### Task directions
The output must match the entries below exactly, with pictures removed.

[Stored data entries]
Content starts

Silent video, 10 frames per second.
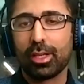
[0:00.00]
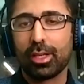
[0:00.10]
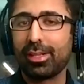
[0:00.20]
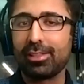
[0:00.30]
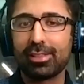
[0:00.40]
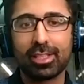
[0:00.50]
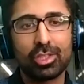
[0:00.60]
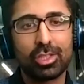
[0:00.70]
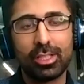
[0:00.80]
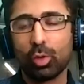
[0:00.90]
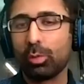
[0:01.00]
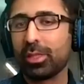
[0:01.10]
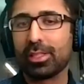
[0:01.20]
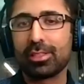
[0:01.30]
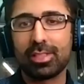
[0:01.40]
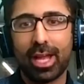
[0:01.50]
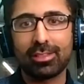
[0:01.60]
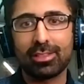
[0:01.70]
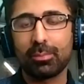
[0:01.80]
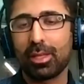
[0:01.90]
And he's like, she told me the exact
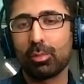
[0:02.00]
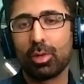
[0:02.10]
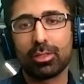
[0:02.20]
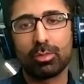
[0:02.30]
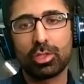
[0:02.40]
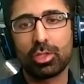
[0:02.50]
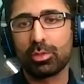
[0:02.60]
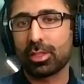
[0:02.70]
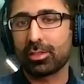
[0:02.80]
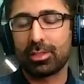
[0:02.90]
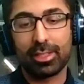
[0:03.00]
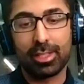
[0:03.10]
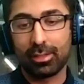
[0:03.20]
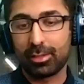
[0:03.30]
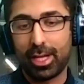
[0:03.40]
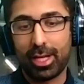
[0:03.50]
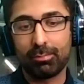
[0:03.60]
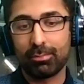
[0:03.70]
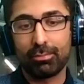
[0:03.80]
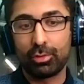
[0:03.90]
same thing once when she was young. She's like, Dad,
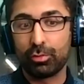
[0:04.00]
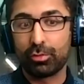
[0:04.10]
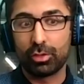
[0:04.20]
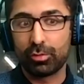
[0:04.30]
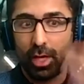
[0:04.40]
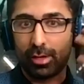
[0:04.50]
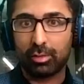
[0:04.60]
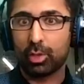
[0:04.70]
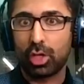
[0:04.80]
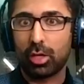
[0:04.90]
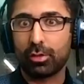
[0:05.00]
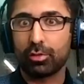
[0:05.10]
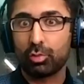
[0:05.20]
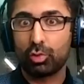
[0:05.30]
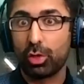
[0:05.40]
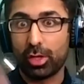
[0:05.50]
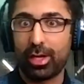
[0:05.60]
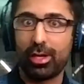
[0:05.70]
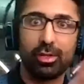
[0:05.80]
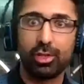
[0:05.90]
you, you've got to switch off because you're not
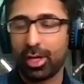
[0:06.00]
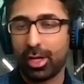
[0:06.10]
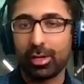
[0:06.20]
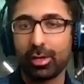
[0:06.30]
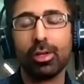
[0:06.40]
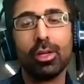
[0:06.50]
here, you're not here.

Content ends

### Written response
Silent video, 10 frames per second.
[0:00.00]
[0:00.10]
[0:00.20]
[0:00.30]
[0:00.40]
[0:00.50]
[0:00.60]
[0:00.70]
[0:00.80]
[0:00.90]
[0:01.00]
[0:01.10]
[0:01.20]
[0:01.30]
[0:01.40]
[0:01.50]
[0:01.60]
[0:01.70]
[0:01.80]
[0:01.90]
And he's like, she told me the exact
[0:02.00]
[0:02.10]
[0:02.20]
[0:02.30]
[0:02.40]
[0:02.50]
[0:02.60]
[0:02.70]
[0:02.80]
[0:02.90]
[0:03.00]
[0:03.10]
[0:03.20]
[0:03.30]
[0:03.40]
[0:03.50]
[0:03.60]
[0:03.70]
[0:03.80]
[0:03.90]
same thing once when she was young. She's like, Dad,
[0:04.00]
[0:04.10]
[0:04.20]
[0:04.30]
[0:04.40]
[0:04.50]
[0:04.60]
[0:04.70]
[0:04.80]
[0:04.90]
[0:05.00]
[0:05.10]
[0:05.20]
[0:05.30]
[0:05.40]
[0:05.50]
[0:05.60]
[0:05.70]
[0:05.80]
[0:05.90]
you, you've got to switch off because you're not
[0:06.00]
[0:06.10]
[0:06.20]
[0:06.30]
[0:06.40]
[0:06.50]
here, you're not here.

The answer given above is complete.